We have learned about open-source models — Llama, Qwen, DeepSeek — and how to choose among them. But one big problem remains unsolved: these models only know what was in their training data. They are unaware of new information, your company data, or the PDF you received yesterday. Today we solve this with RAG.
Four Big Limitations of LLM Alone
- Outdated information — Every model has a knowledge cutoff date
- Hallucination — Confidently producing wrong answers
- No access to proprietary data — Internal documents, databases, emails are invisible
- Memory limitations — Context window caps how much text can be processed at once
RAG — The Doctor Analogy
A brilliant doctor with years of education still opens your medical file before diagnosis. RAG means: before the doctor answers, bring the relevant file from the archive and put it in front of them.
Basic RAG Architecture
Stage 1: Document Preparation (Indexing)
- Collect documents (PDF, Word, web pages, databases)
- Convert to plain text
- Chunking: split into smaller pieces
- Embedding: convert each chunk to a numerical vector
- Store in Vector Database
Stage 2: Search (Retrieval)
- Embed the user’s question
- Compare question vector with stored vectors
- Find the most relevant chunks
Stage 3: Answer Generation
Relevant chunks + user question go to the LLM, which generates the final answer.
Key Components
- Embedding models: BGE-M3, Multilingual-E5 (good for non-English)
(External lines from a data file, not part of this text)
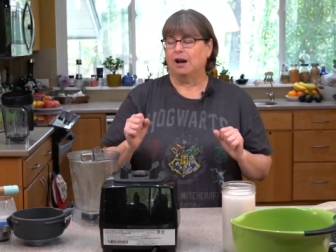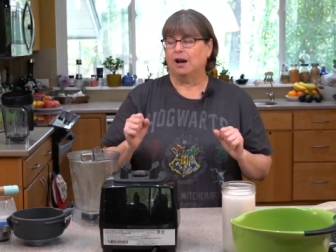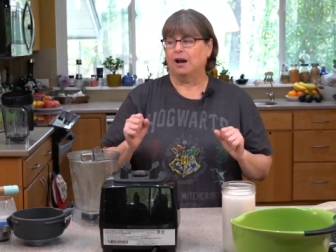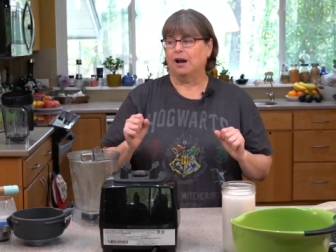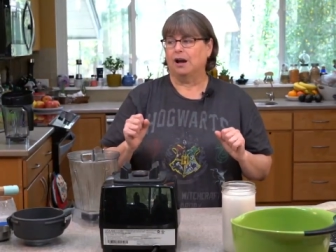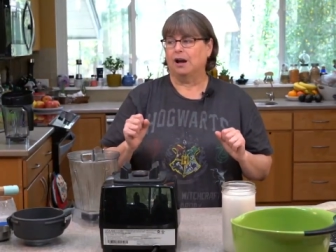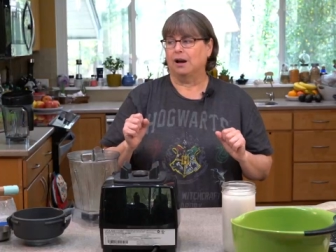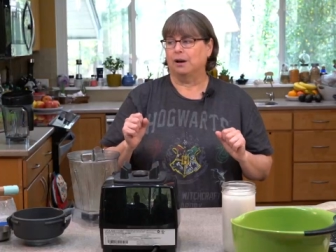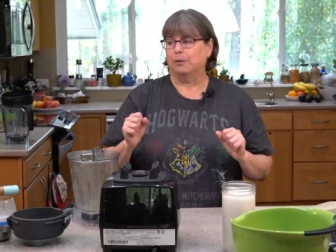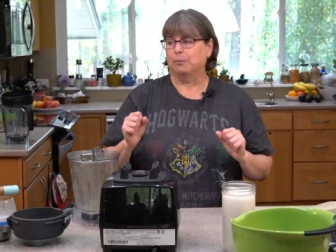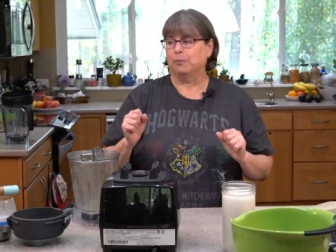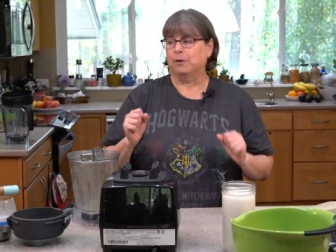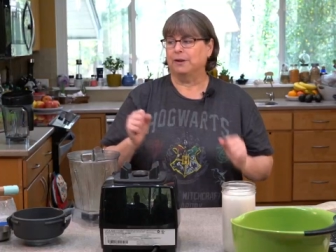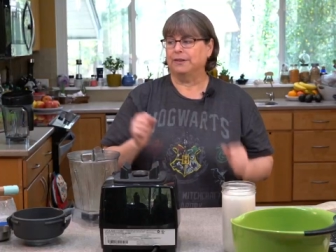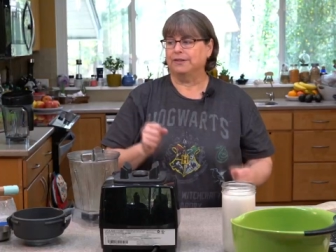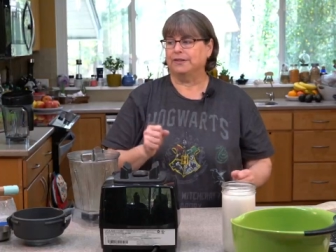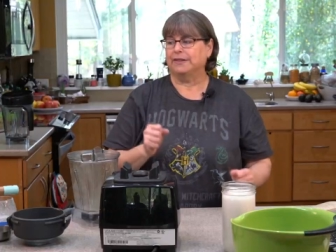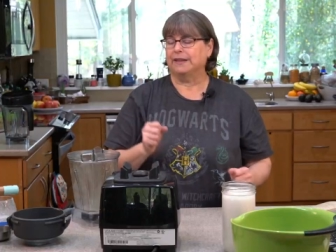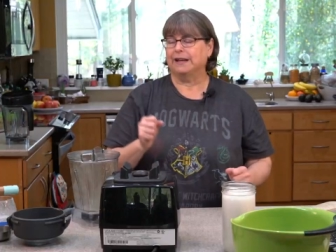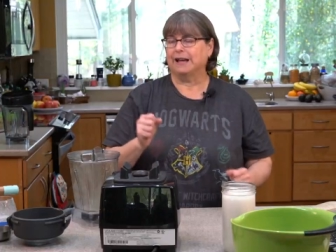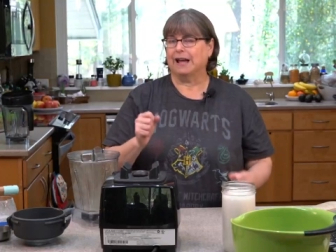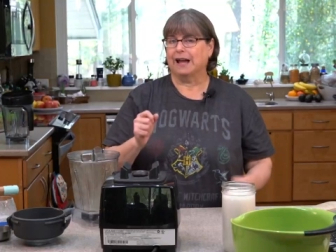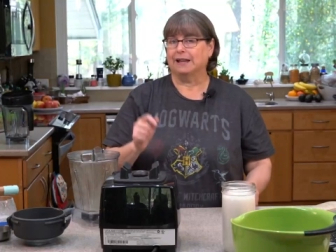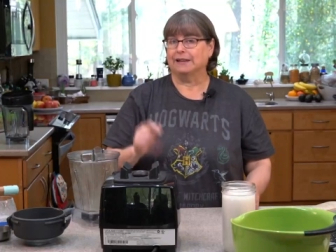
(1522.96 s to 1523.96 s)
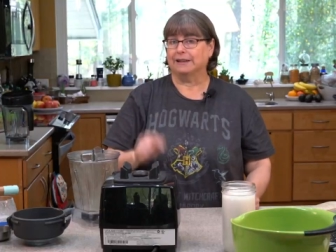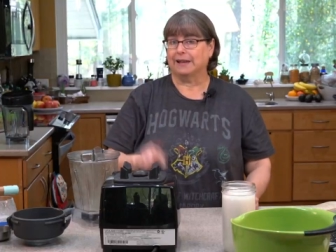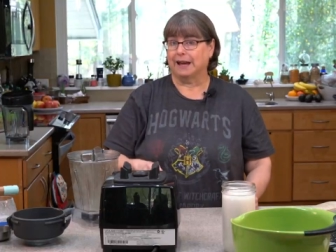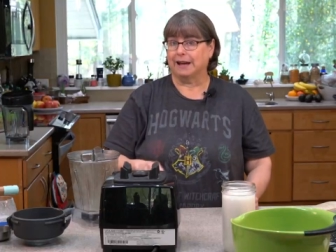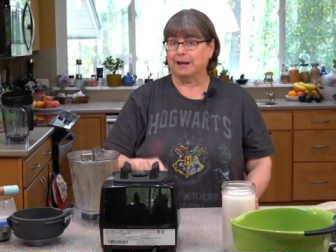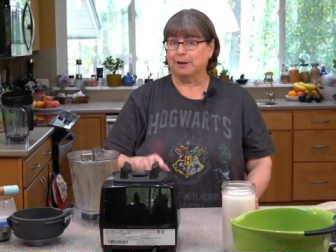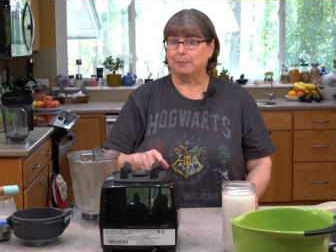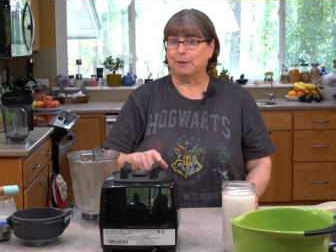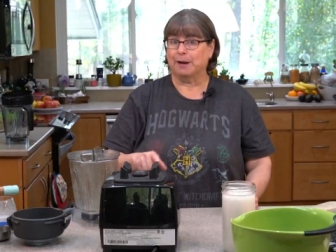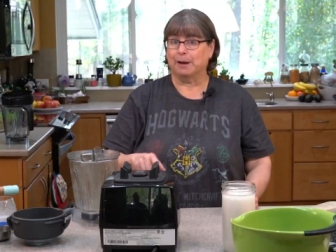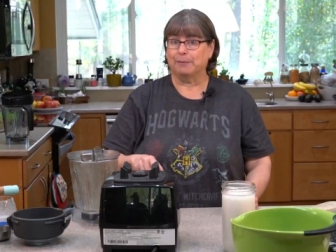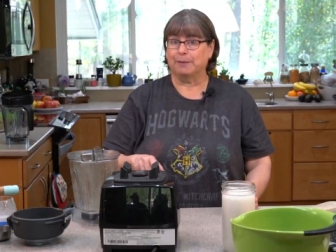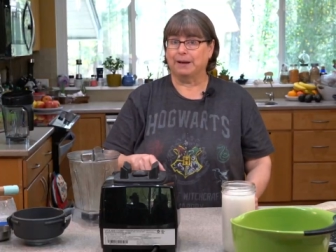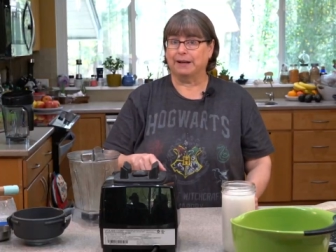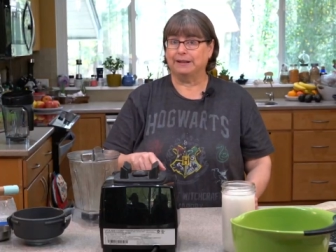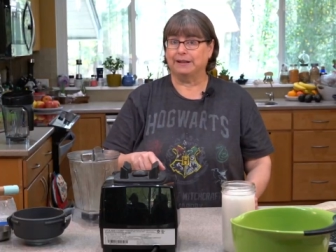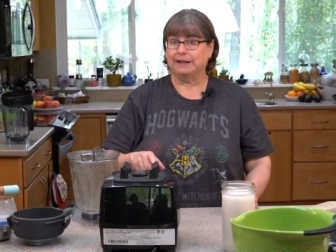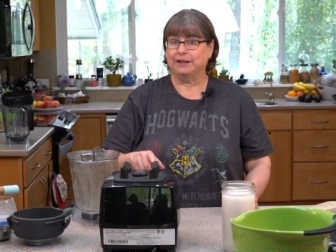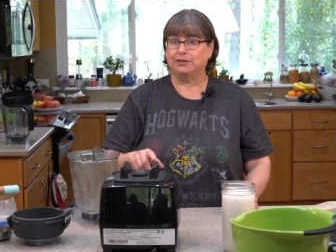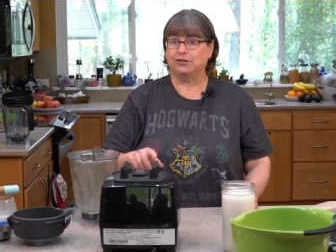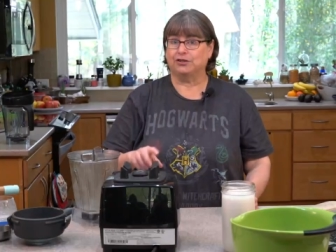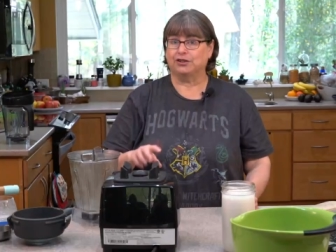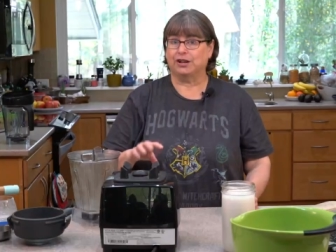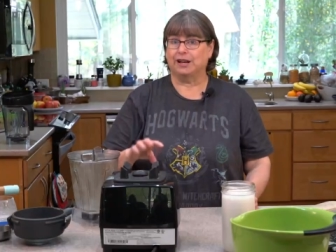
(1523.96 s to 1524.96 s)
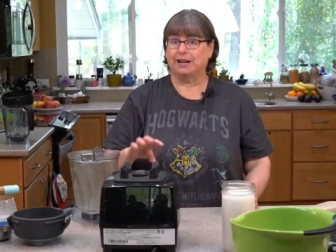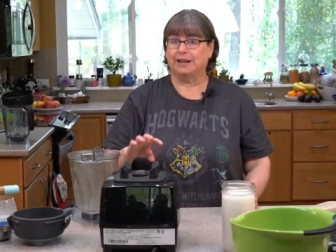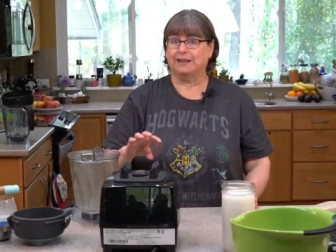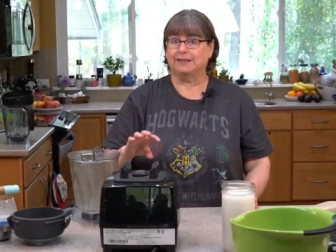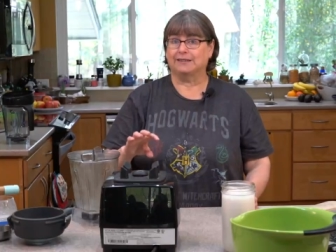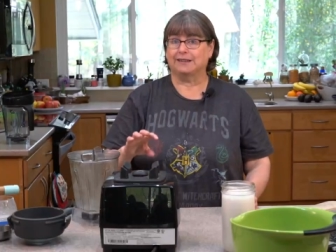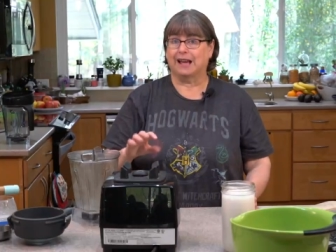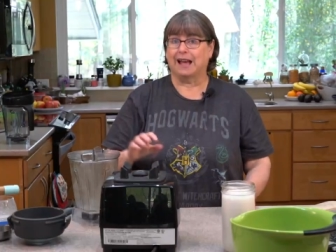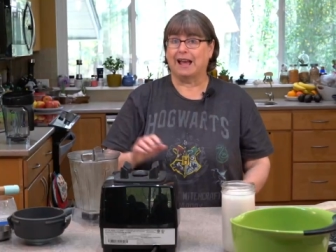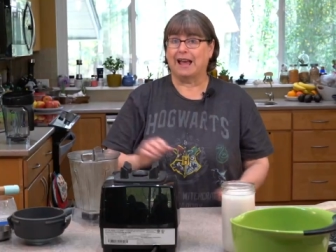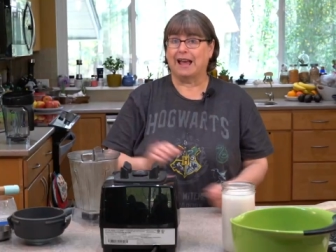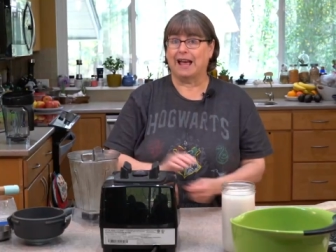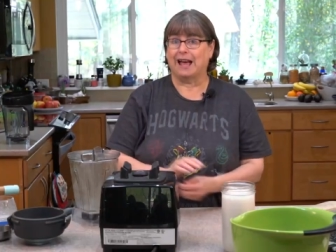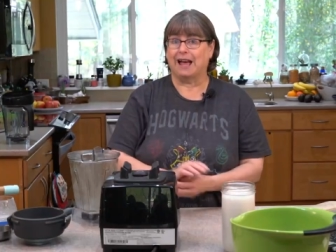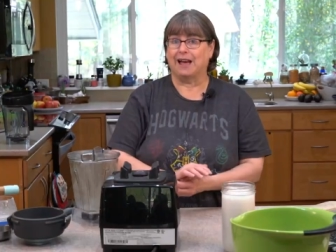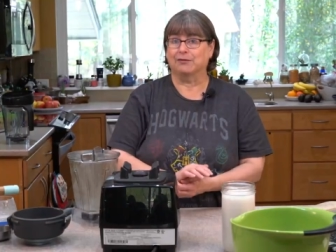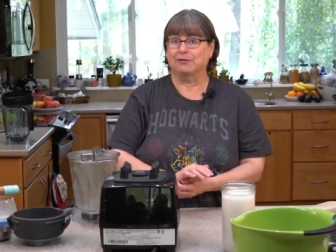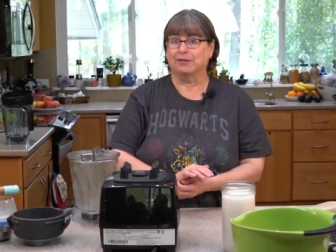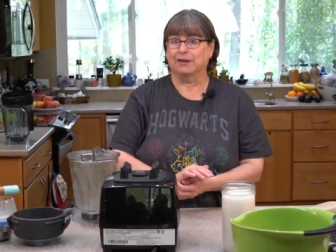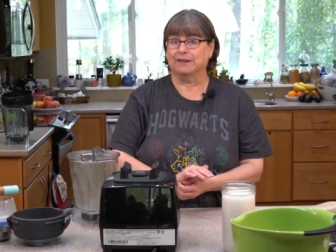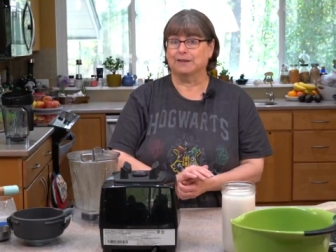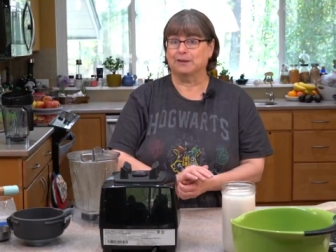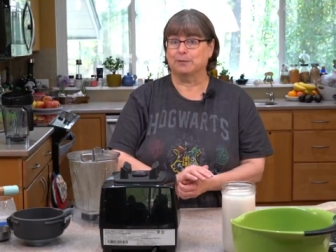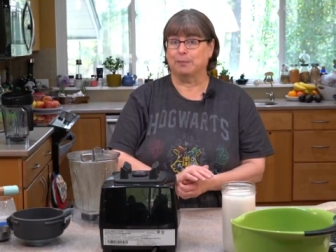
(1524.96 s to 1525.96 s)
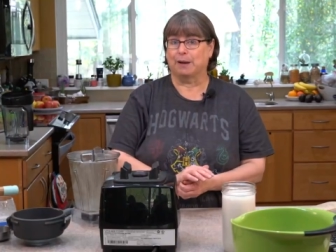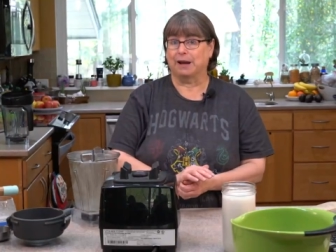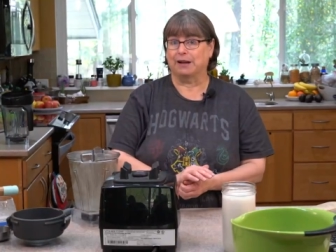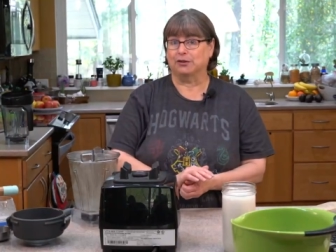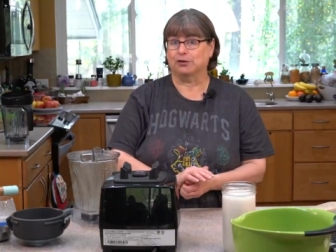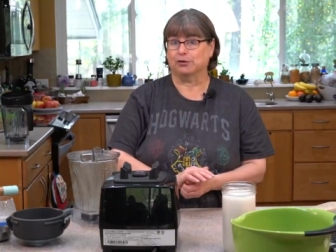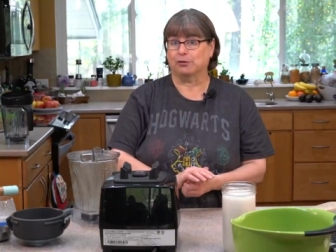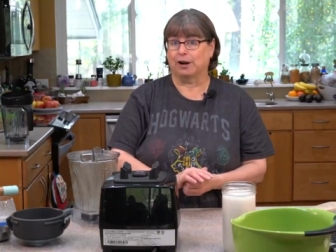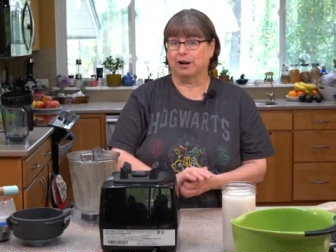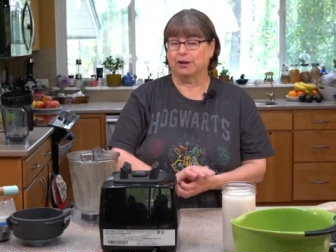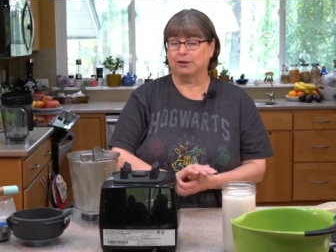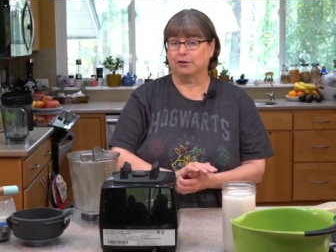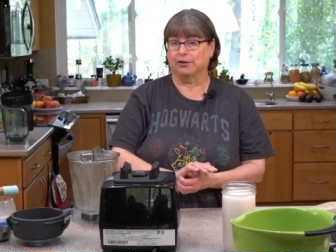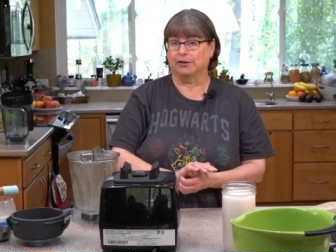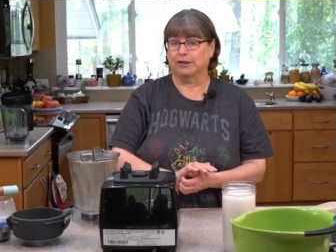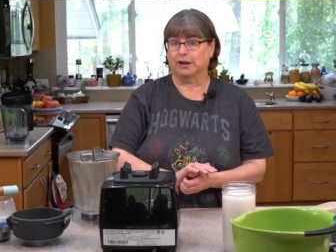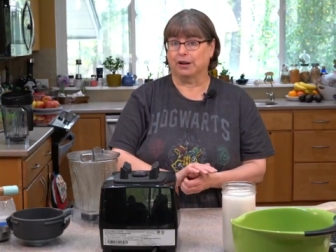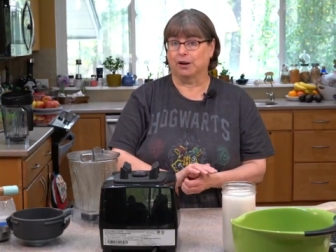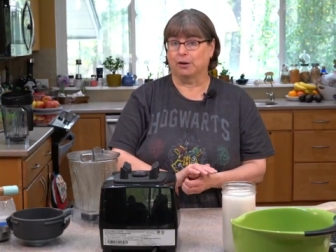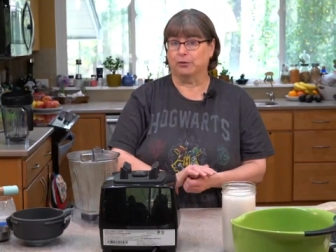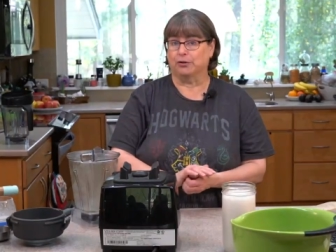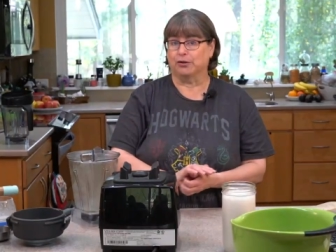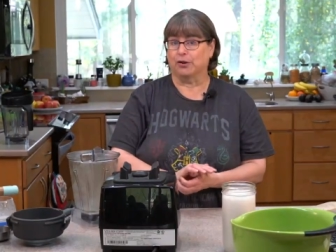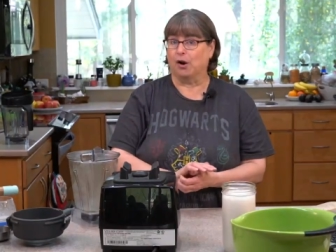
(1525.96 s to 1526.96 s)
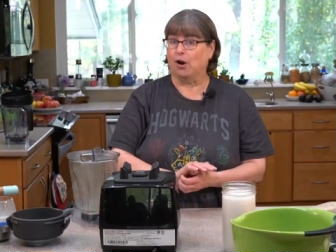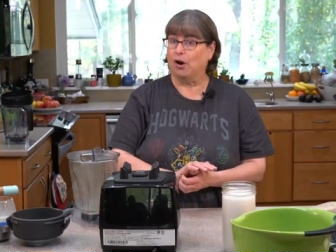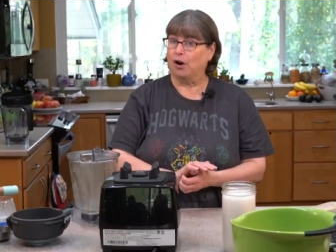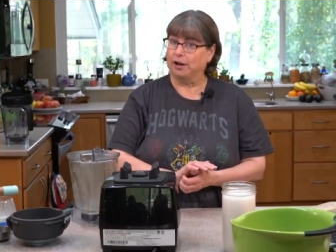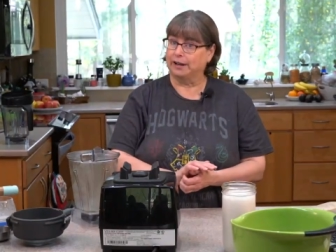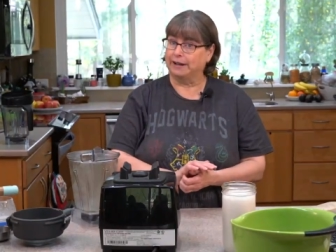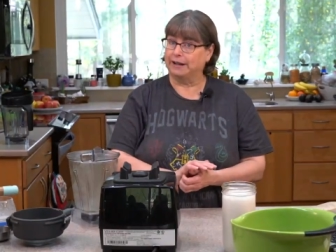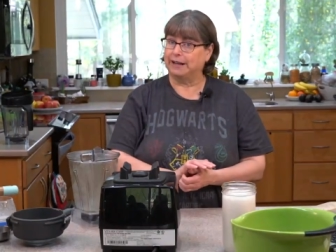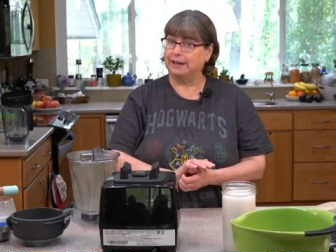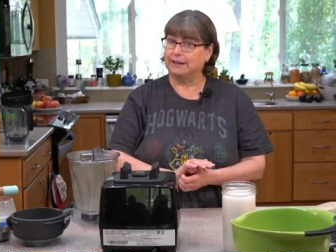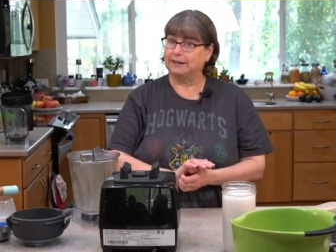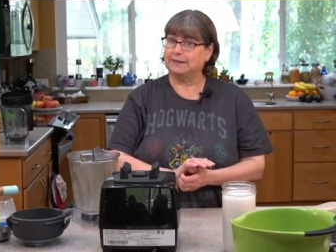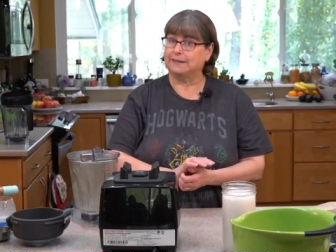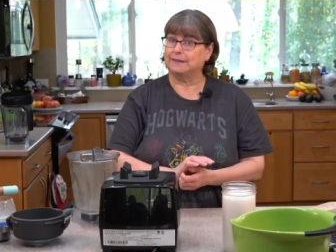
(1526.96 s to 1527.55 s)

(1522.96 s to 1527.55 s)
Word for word: Um, one thing I like about my Ninja is I have a spice grinder that goes on it,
- Vector databases: ChromaDB (simple start), Qdrant (production), Weaviate, Pinecone, pgvector
- Chunking: Recursive character splitting recommended as starting point
RAG vs Fine-tuning
- RAG: When data changes frequently. Just update the index.
- Fine-tuning: When you want to change model behavior/style.
- Both together: Best results — fine-tune for style, RAG for knowledge.